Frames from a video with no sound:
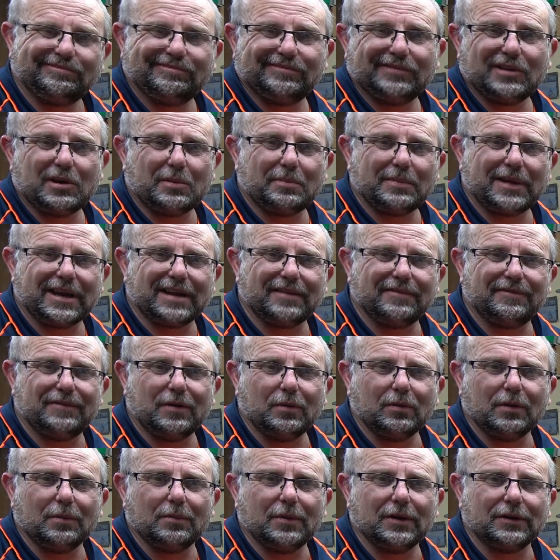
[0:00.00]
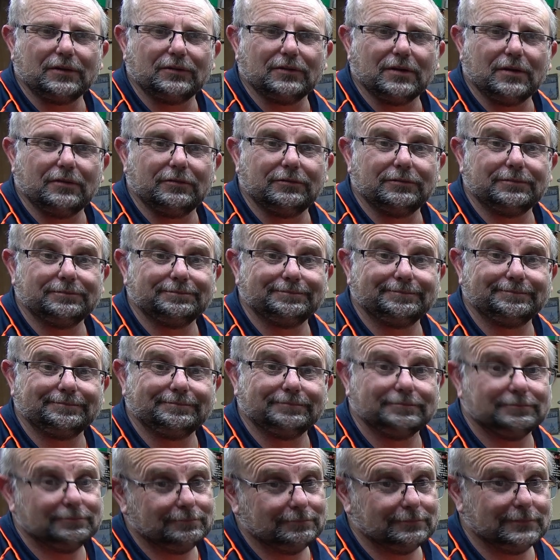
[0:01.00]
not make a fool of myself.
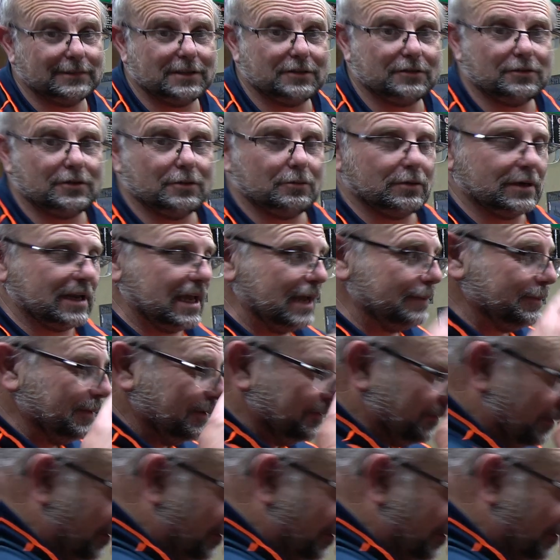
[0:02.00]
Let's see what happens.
+---+
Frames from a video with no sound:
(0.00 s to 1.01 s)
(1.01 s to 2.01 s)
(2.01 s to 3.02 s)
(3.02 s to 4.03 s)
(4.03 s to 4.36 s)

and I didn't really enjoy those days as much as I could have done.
+---+
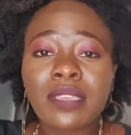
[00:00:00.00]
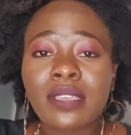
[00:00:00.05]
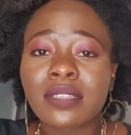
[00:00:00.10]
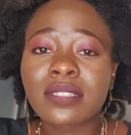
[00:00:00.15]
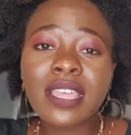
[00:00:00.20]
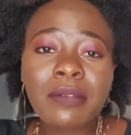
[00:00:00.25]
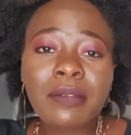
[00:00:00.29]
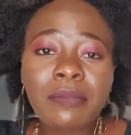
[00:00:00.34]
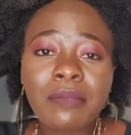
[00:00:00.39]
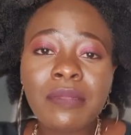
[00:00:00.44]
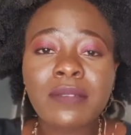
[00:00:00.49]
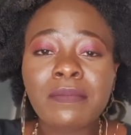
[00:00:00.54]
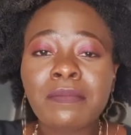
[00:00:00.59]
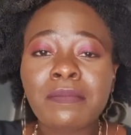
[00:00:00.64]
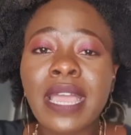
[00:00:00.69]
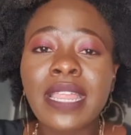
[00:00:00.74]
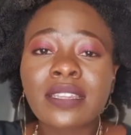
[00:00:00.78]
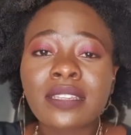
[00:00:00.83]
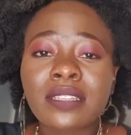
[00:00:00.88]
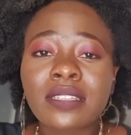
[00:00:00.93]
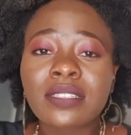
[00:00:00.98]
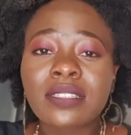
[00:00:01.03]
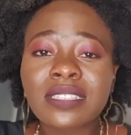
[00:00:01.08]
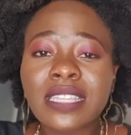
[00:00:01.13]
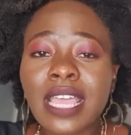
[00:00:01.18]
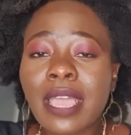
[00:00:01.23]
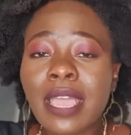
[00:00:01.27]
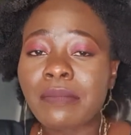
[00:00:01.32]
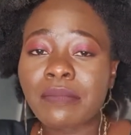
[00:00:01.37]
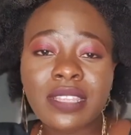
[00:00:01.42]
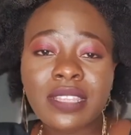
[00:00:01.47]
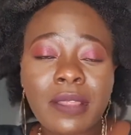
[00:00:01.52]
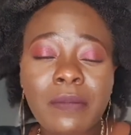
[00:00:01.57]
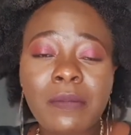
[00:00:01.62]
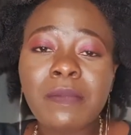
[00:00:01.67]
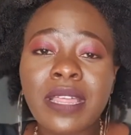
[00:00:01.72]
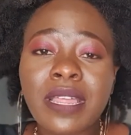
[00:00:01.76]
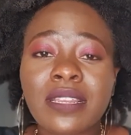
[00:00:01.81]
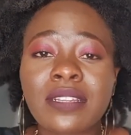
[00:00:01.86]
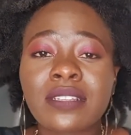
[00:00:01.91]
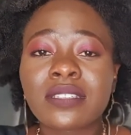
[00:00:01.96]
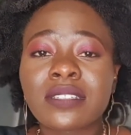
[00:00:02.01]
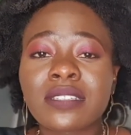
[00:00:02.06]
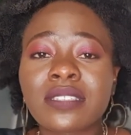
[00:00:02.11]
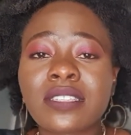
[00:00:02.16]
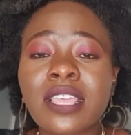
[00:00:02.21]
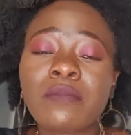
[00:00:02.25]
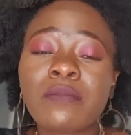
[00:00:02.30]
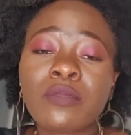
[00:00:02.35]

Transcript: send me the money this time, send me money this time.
+---+
● **PROBLEM TO SOLVE**:
Everything from the line with "[00:00:01.96]" through the line with "Transcript: send me" in the material above should be transcribed exactly, except the pictures.

● **TASK OUTPUT**:
[00:00:01.96]
[00:00:02.01]
[00:00:02.06]
[00:00:02.11]
[00:00:02.16]
[00:00:02.21]
[00:00:02.25]
[00:00:02.30]
[00:00:02.35]

Transcript: send me the money this time, send me money this time.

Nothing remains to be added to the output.